Transcribe exactly, and only, the lines from the one with "[28:52.14-28:52.64]" through the end of the records below, including both of those lines. Skip all pictures.

++++ Material supplied ++++

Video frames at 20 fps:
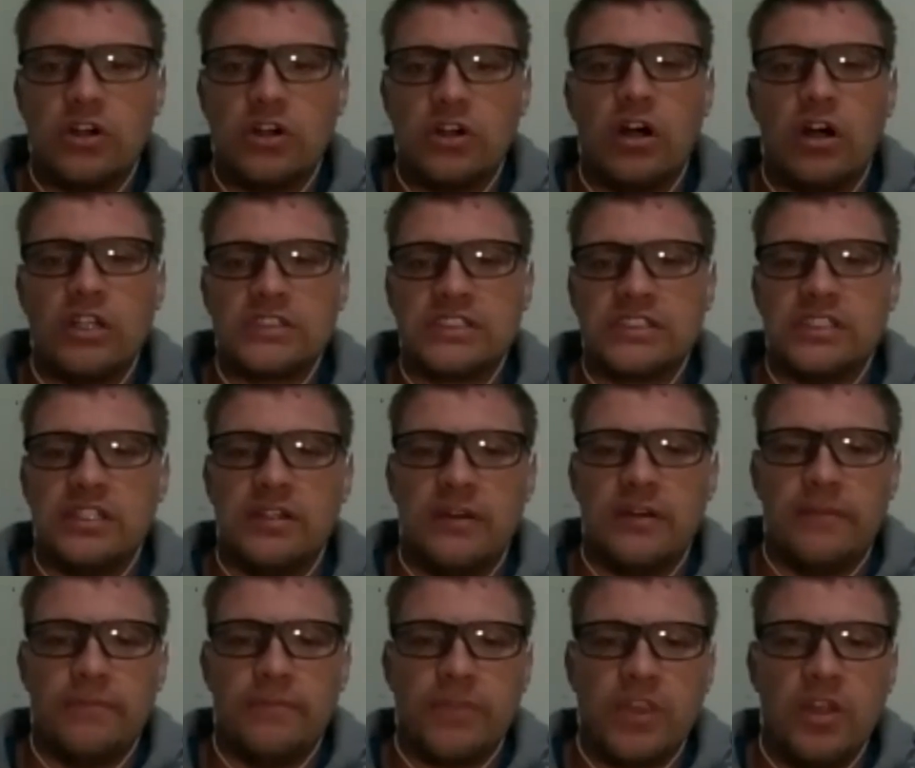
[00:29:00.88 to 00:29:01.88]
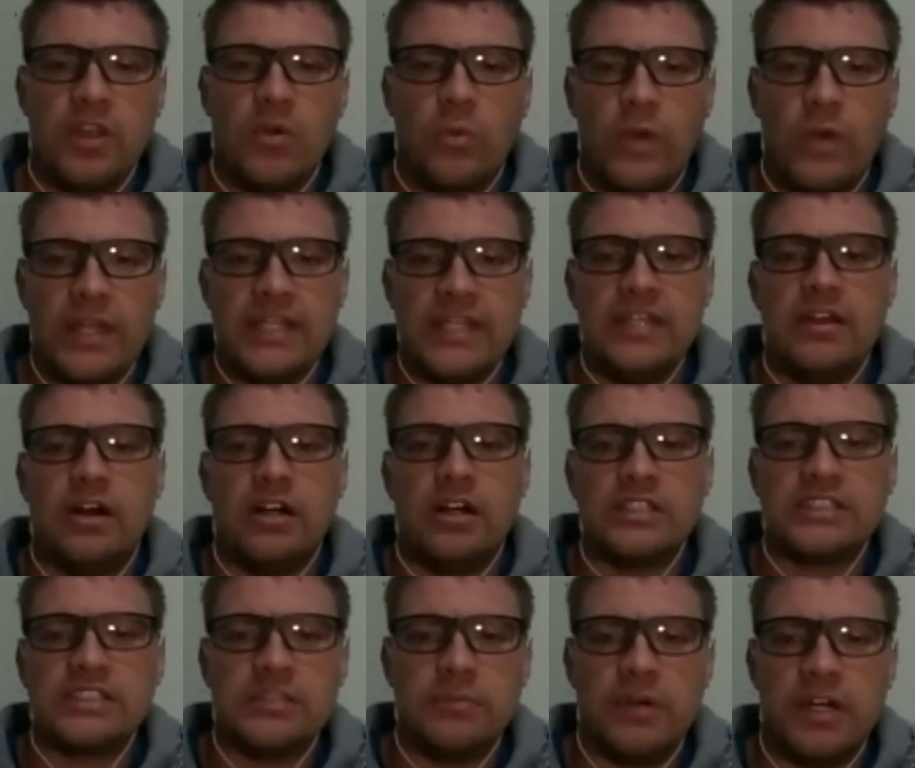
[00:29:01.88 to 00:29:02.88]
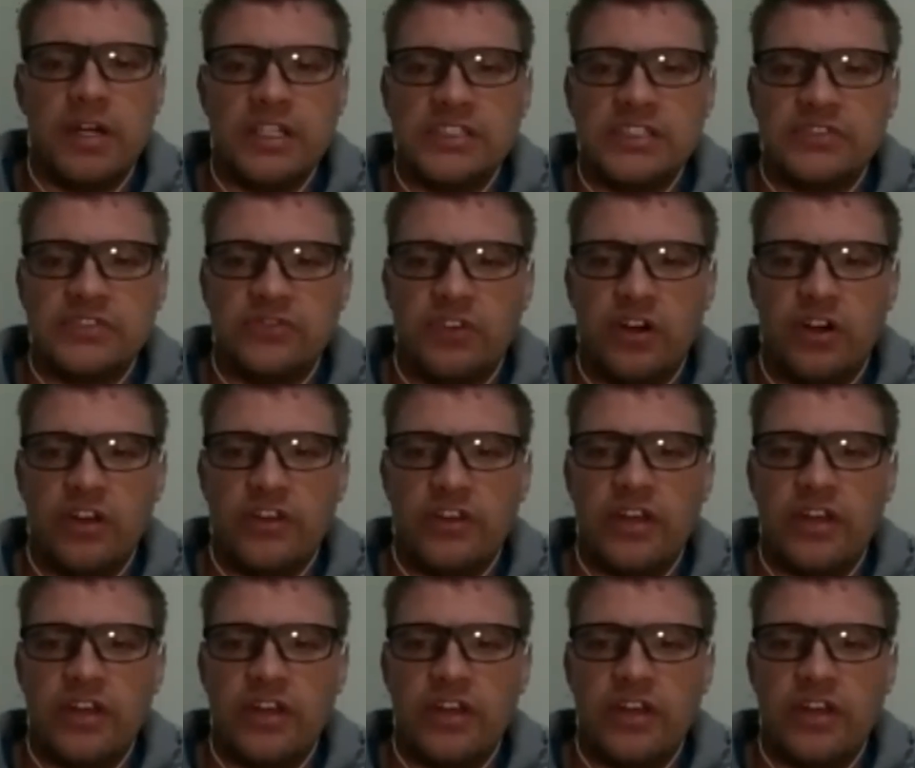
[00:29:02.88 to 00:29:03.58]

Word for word: asked, when he asked about his father,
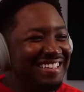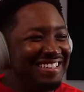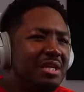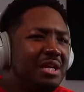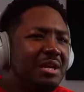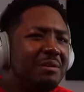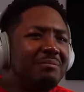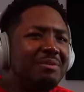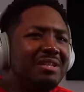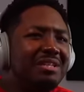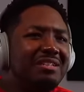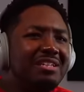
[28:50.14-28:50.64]
I
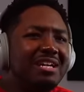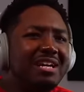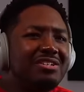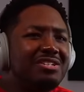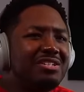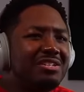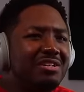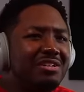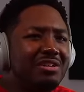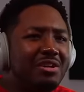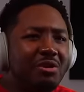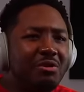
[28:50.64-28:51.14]
mean, y'all
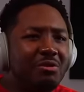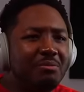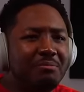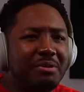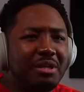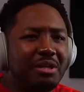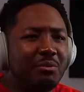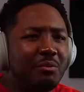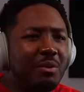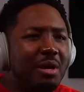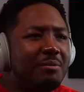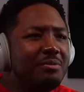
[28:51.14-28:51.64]
should have known
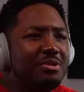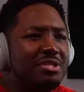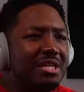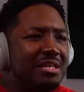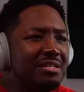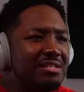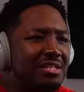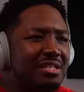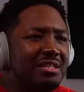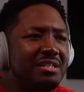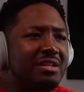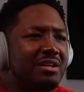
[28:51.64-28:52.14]
better. Why would y'all
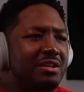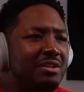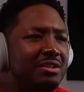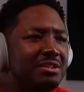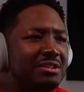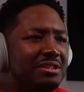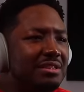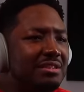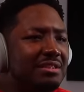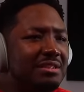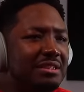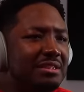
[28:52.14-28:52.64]
send her
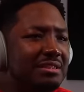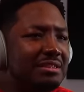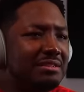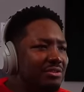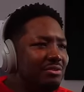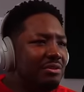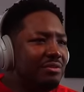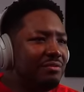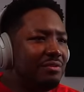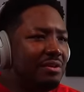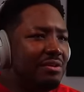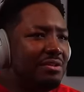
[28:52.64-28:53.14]
to this
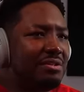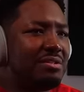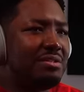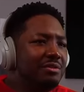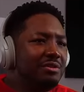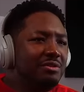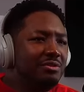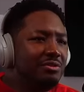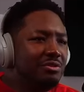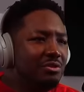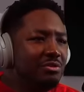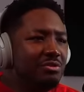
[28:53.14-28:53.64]
universe?
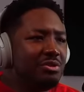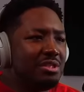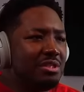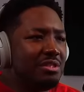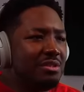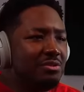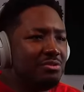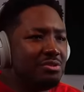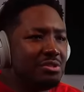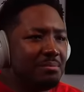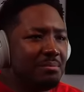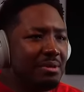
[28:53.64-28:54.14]
You knew she
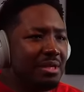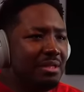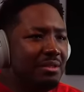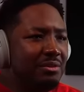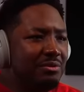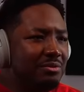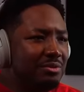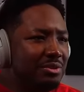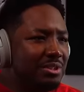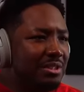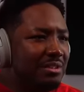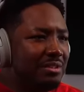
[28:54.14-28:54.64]
knew somebody
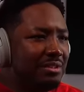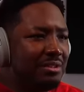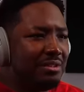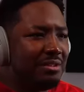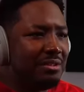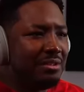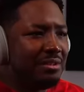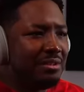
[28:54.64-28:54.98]
who was here.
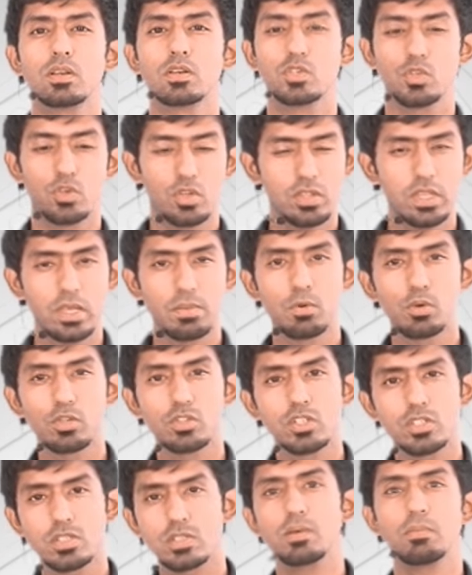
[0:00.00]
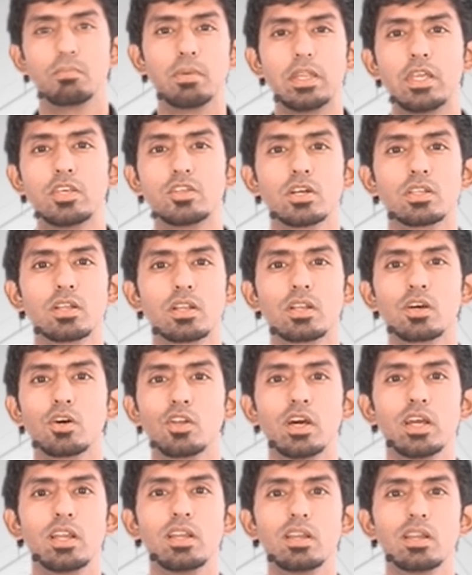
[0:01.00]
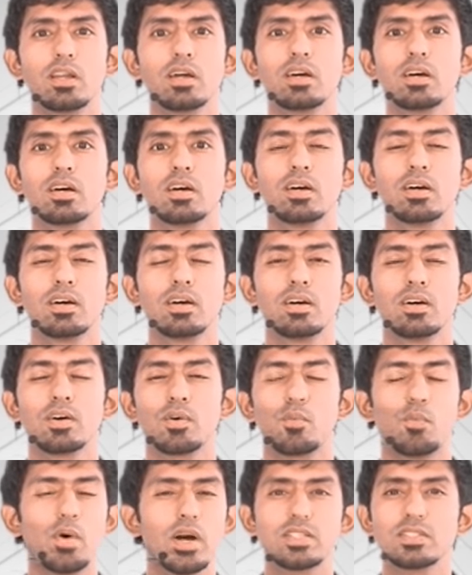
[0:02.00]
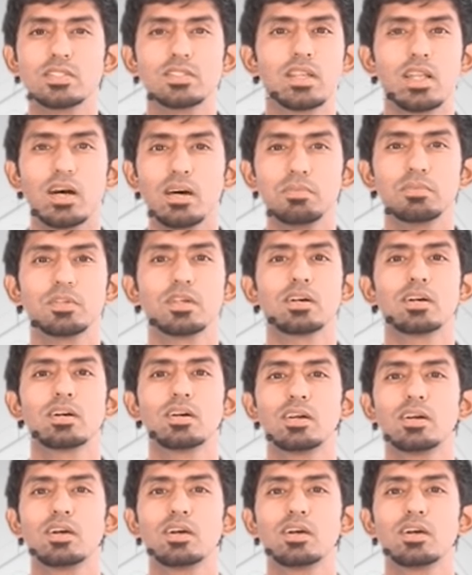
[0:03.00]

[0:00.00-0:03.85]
Shouldn't they both just meet each other and collide? Why isn't that happening?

++++

> _Result of this task_:
[28:52.14-28:52.64]
send her
[28:52.64-28:53.14]
to this
[28:53.14-28:53.64]
universe?
[28:53.64-28:54.14]
You knew she
[28:54.14-28:54.64]
knew somebody
[28:54.64-28:54.98]
who was here.
[0:00.00]
[0:01.00]
[0:02.00]
[0:03.00]

[0:00.00-0:03.85]
Shouldn't they both just meet each other and collide? Why isn't that happening?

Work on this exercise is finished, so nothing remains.